WORK TO COMPLETE: Exact copy, no pictures: return all the data below as written.

DATASET RECORDS:
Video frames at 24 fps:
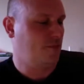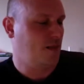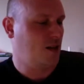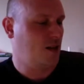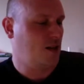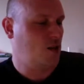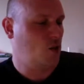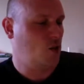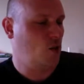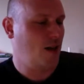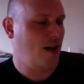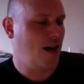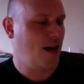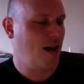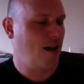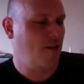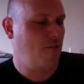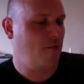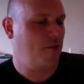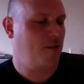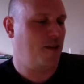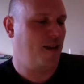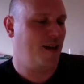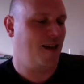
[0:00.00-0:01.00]
So we
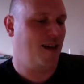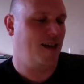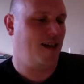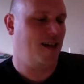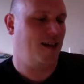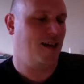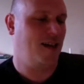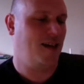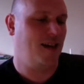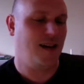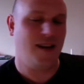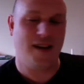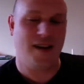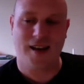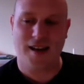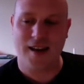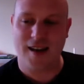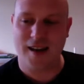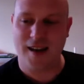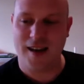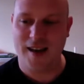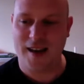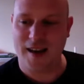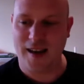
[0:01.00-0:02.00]
have the
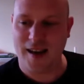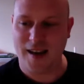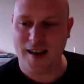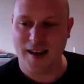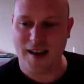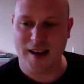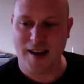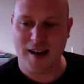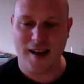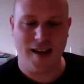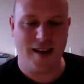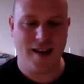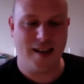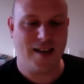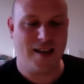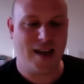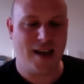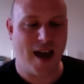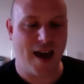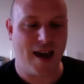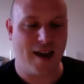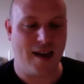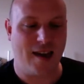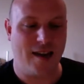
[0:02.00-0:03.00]

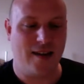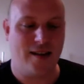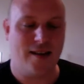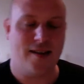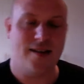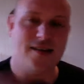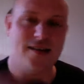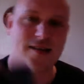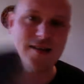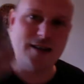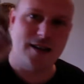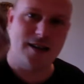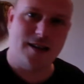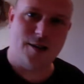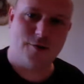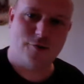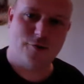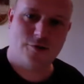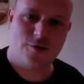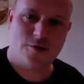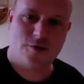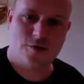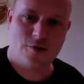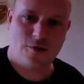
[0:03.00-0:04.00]
Etain
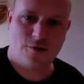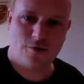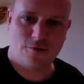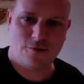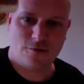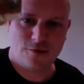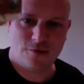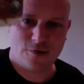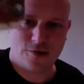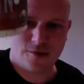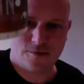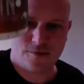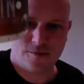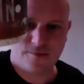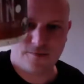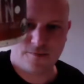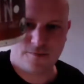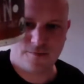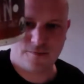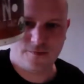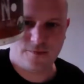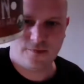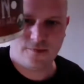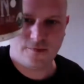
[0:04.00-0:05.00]
Sacred Salt
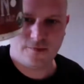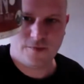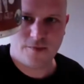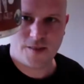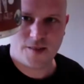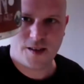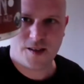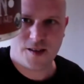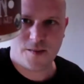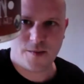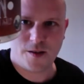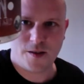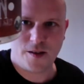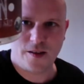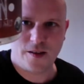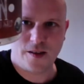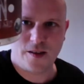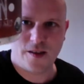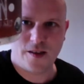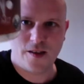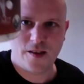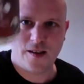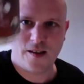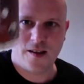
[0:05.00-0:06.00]
this month.
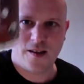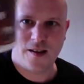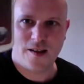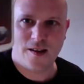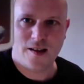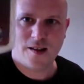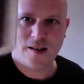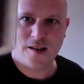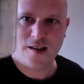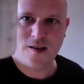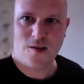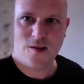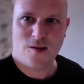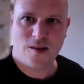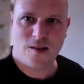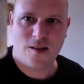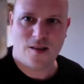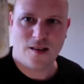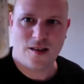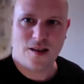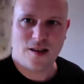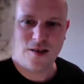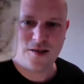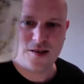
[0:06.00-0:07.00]

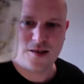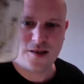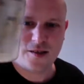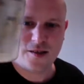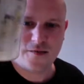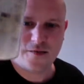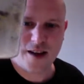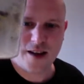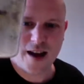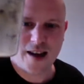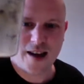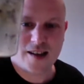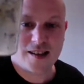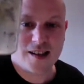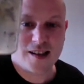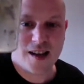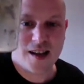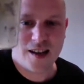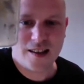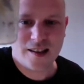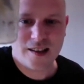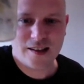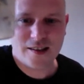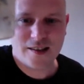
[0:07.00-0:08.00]
Lots of nice
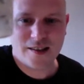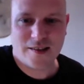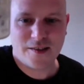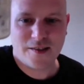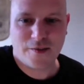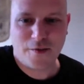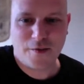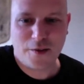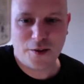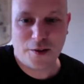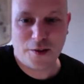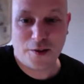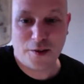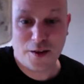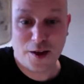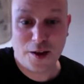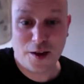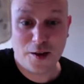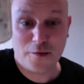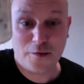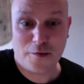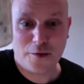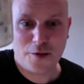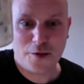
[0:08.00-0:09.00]

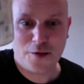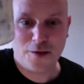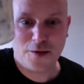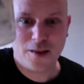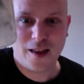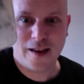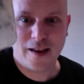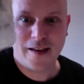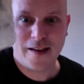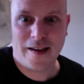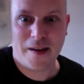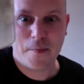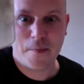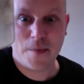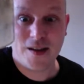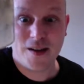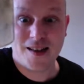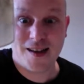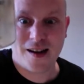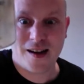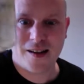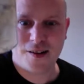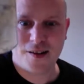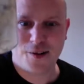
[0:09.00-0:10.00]
colourful like
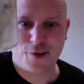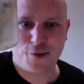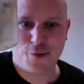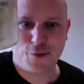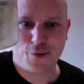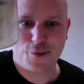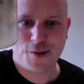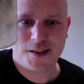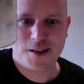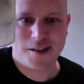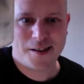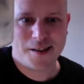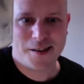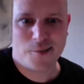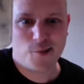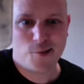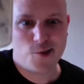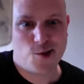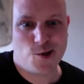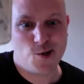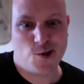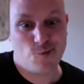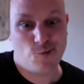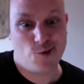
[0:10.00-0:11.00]
botanicals on it,
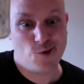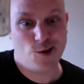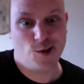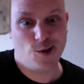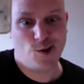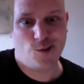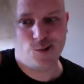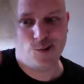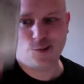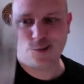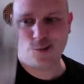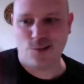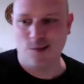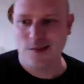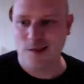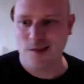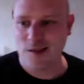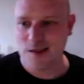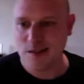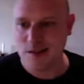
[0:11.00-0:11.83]
which is really cool.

TASK ANSWER:
Video frames at 24 fps:
[0:00.00-0:01.00]
So we
[0:01.00-0:02.00]
have the
[0:02.00-0:03.00]

[0:03.00-0:04.00]
Etain
[0:04.00-0:05.00]
Sacred Salt
[0:05.00-0:06.00]
this month.
[0:06.00-0:07.00]

[0:07.00-0:08.00]
Lots of nice
[0:08.00-0:09.00]

[0:09.00-0:10.00]
colourful like
[0:10.00-0:11.00]
botanicals on it,
[0:11.00-0:11.83]
which is really cool.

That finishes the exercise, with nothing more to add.